> [Exercise prompt]: Would you repeat the entries below word for word and omit the pictures?

> [Provided data]:
* * * *

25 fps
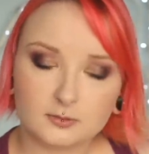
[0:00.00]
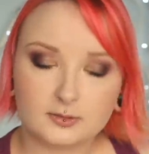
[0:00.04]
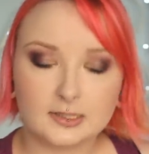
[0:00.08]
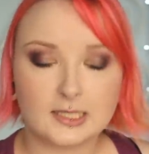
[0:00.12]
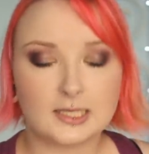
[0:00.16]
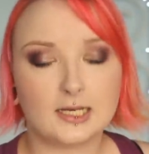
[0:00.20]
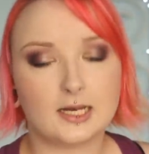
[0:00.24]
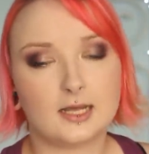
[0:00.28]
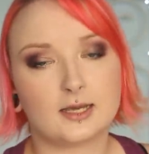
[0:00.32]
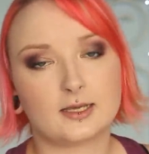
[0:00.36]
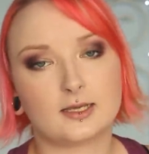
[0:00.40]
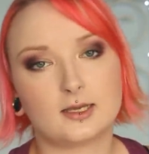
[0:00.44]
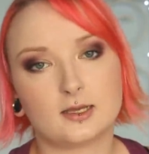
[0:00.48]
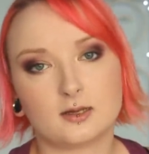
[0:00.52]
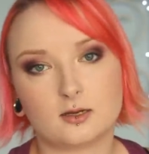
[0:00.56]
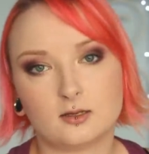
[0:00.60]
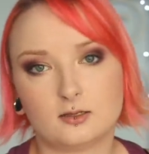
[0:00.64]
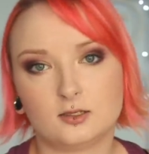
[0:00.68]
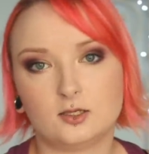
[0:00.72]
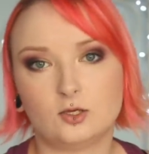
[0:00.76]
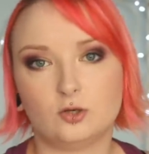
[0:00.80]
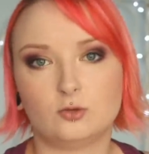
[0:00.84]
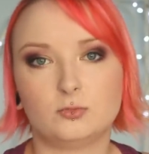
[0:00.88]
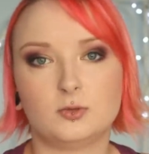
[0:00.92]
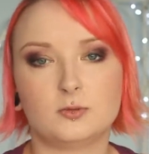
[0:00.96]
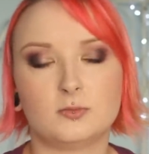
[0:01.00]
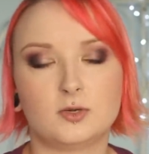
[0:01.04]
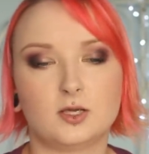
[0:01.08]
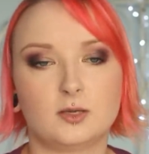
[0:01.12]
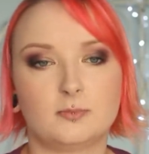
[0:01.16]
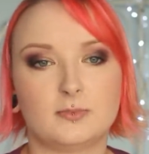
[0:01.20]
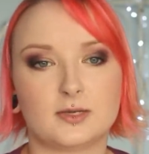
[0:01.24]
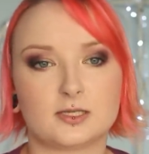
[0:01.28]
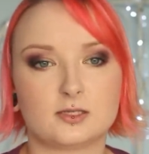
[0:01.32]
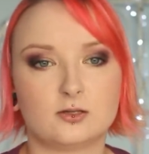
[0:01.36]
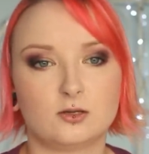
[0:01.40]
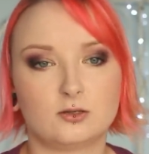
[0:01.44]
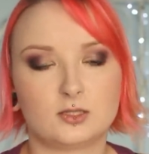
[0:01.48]
Ten lakier nie lubi moich
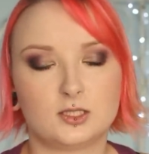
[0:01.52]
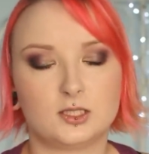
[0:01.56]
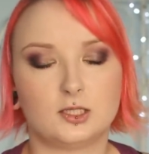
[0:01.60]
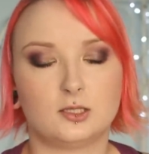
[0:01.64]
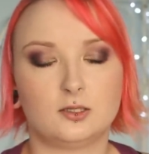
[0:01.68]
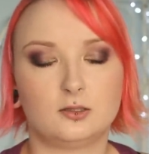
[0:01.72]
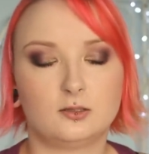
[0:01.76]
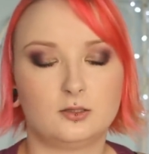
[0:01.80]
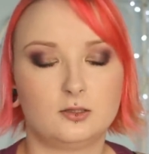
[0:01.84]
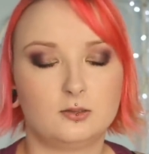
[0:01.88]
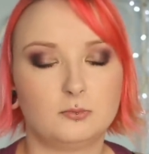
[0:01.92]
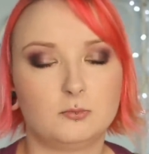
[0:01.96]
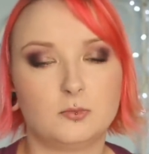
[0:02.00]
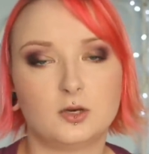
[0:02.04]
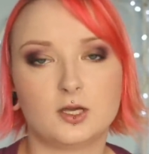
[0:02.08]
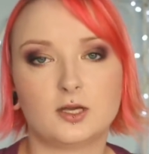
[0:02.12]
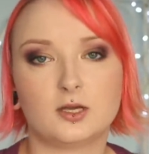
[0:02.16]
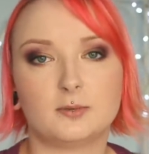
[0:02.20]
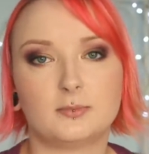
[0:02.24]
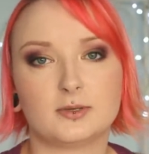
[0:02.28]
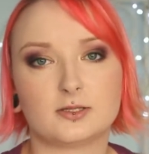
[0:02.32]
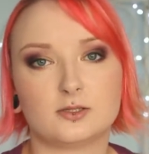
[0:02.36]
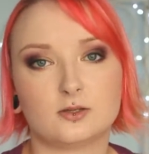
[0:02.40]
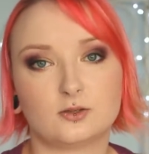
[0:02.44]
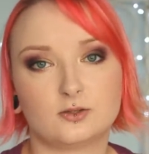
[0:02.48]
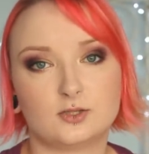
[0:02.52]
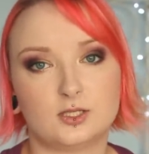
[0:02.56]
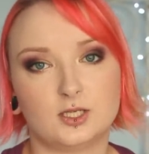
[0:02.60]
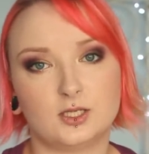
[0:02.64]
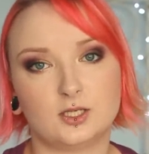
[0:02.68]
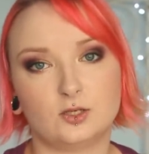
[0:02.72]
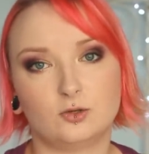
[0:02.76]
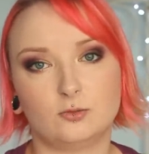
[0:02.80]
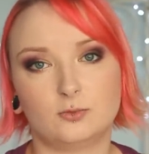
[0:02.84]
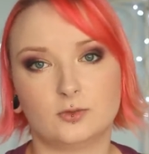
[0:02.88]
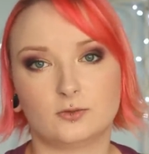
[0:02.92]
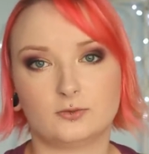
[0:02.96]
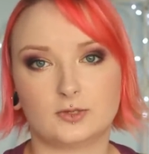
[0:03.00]
paznokci, moje paznokcie
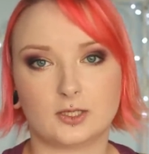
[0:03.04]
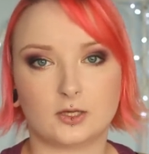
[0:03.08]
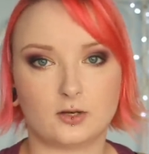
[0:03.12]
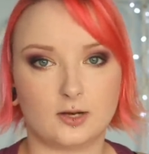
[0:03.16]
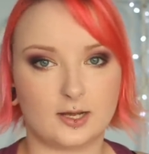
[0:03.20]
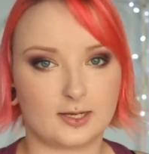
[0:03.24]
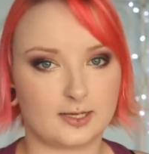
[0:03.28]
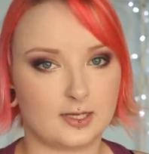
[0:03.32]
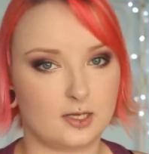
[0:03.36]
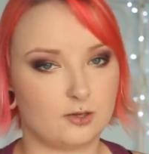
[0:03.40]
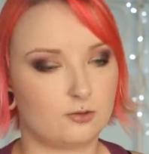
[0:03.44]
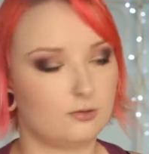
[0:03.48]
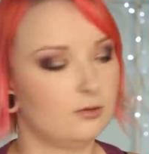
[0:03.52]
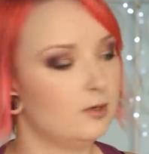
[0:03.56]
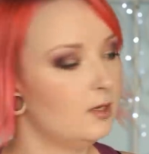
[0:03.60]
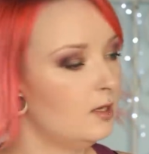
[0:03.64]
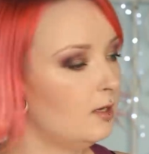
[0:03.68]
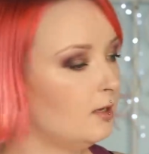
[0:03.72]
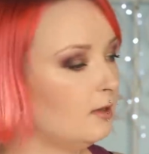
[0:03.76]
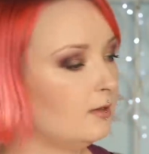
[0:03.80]
nie lubią tego lakieru,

* * * *

> [Result below]:
25 fps
[0:00.00]
[0:00.04]
[0:00.08]
[0:00.12]
[0:00.16]
[0:00.20]
[0:00.24]
[0:00.28]
[0:00.32]
[0:00.36]
[0:00.40]
[0:00.44]
[0:00.48]
[0:00.52]
[0:00.56]
[0:00.60]
[0:00.64]
[0:00.68]
[0:00.72]
[0:00.76]
[0:00.80]
[0:00.84]
[0:00.88]
[0:00.92]
[0:00.96]
[0:01.00]
[0:01.04]
[0:01.08]
[0:01.12]
[0:01.16]
[0:01.20]
[0:01.24]
[0:01.28]
[0:01.32]
[0:01.36]
[0:01.40]
[0:01.44]
[0:01.48]
Ten lakier nie lubi moich
[0:01.52]
[0:01.56]
[0:01.60]
[0:01.64]
[0:01.68]
[0:01.72]
[0:01.76]
[0:01.80]
[0:01.84]
[0:01.88]
[0:01.92]
[0:01.96]
[0:02.00]
[0:02.04]
[0:02.08]
[0:02.12]
[0:02.16]
[0:02.20]
[0:02.24]
[0:02.28]
[0:02.32]
[0:02.36]
[0:02.40]
[0:02.44]
[0:02.48]
[0:02.52]
[0:02.56]
[0:02.60]
[0:02.64]
[0:02.68]
[0:02.72]
[0:02.76]
[0:02.80]
[0:02.84]
[0:02.88]
[0:02.92]
[0:02.96]
[0:03.00]
paznokci, moje paznokcie
[0:03.04]
[0:03.08]
[0:03.12]
[0:03.16]
[0:03.20]
[0:03.24]
[0:03.28]
[0:03.32]
[0:03.36]
[0:03.40]
[0:03.44]
[0:03.48]
[0:03.52]
[0:03.56]
[0:03.60]
[0:03.64]
[0:03.68]
[0:03.72]
[0:03.76]
[0:03.80]
nie lubią tego lakieru,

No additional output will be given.